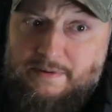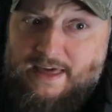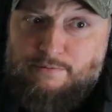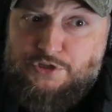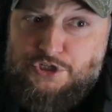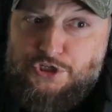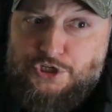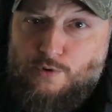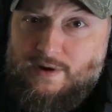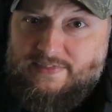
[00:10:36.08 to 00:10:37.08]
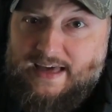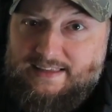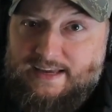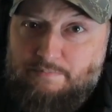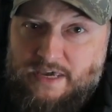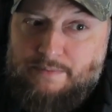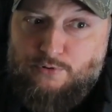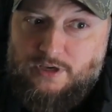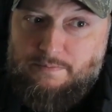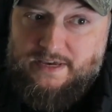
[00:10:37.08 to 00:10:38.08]
that was just showing that, like, people
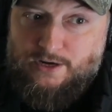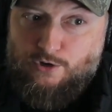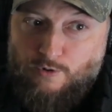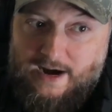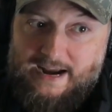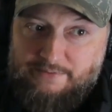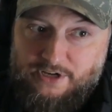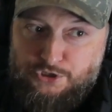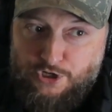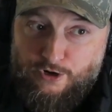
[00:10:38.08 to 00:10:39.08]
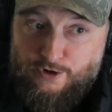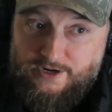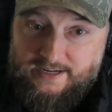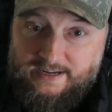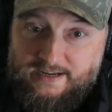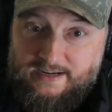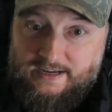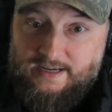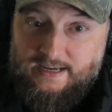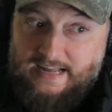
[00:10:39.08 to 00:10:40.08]
could be grabbed and turned
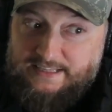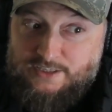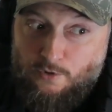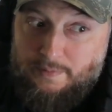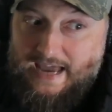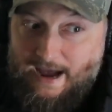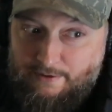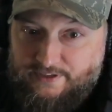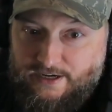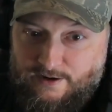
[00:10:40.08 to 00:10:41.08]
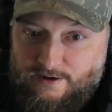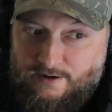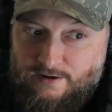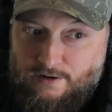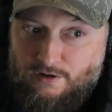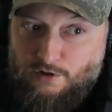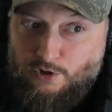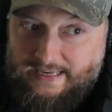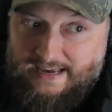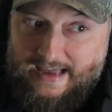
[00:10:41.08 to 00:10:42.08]
and still be out there
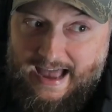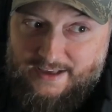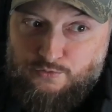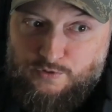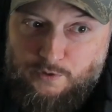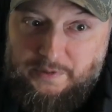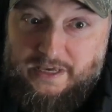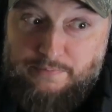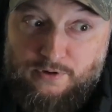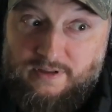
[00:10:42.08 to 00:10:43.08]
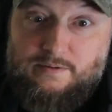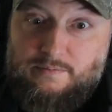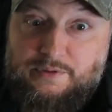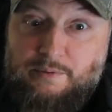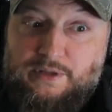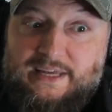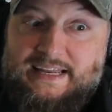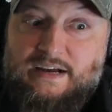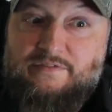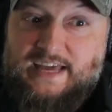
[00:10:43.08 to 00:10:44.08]
looking as real people. The
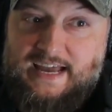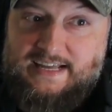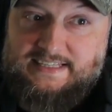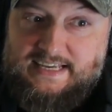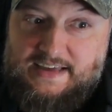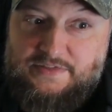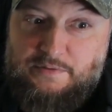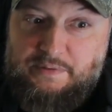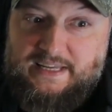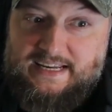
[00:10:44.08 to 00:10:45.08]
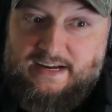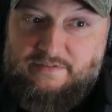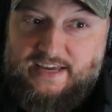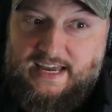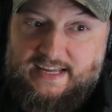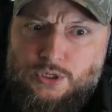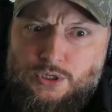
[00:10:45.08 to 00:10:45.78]
bleeding of the hands again. The bleeding of the hands.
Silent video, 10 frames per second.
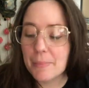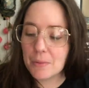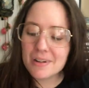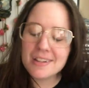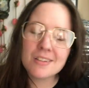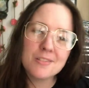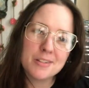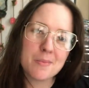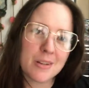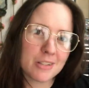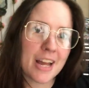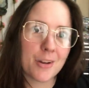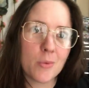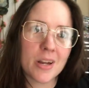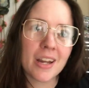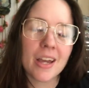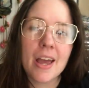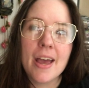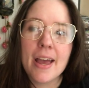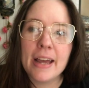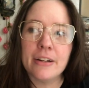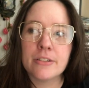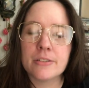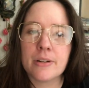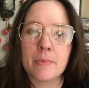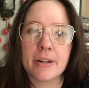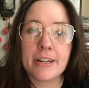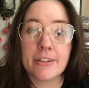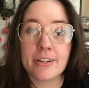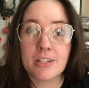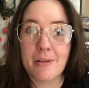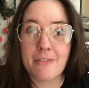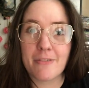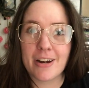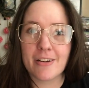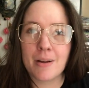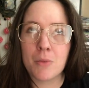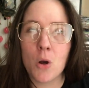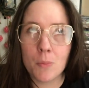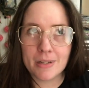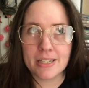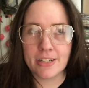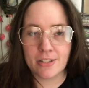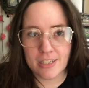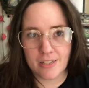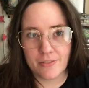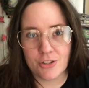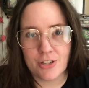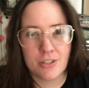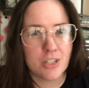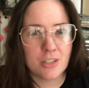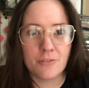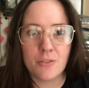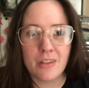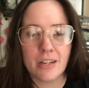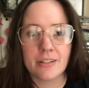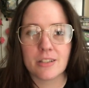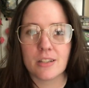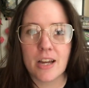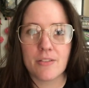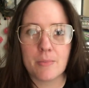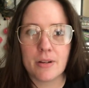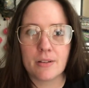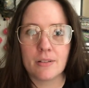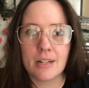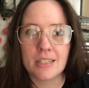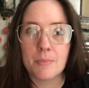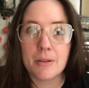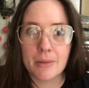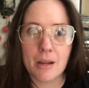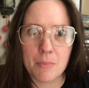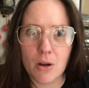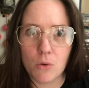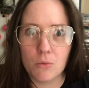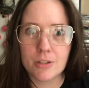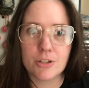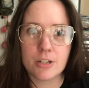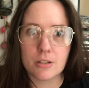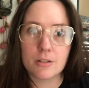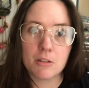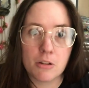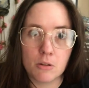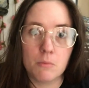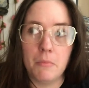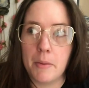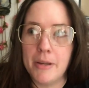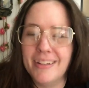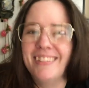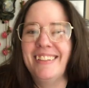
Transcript: but I wanted to do something that's kind of quick. And also I'm going to enter into my fair. I'm hoping to enter stuff this year, just a few things because I haven't been, that's not been my, my goal this year because, you know, baby.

* The task *
Reproduce word for word the lines running from the line with "[00:10:42.08 to 00:10:43.08]" through the end of the data, both included, and nothing else; leave out the pictures.

* Written reply *
[00:10:42.08 to 00:10:43.08]
[00:10:43.08 to 00:10:44.08]
looking as real people. The
[00:10:44.08 to 00:10:45.08]
[00:10:45.08 to 00:10:45.78]
bleeding of the hands again. The bleeding of the hands.
Silent video, 10 frames per second.
Transcript: but I wanted to do something that's kind of quick. And also I'm going to enter into my fair. I'm hoping to enter stuff this year, just a few things because I haven't been, that's not been my, my goal this year because, you know, baby.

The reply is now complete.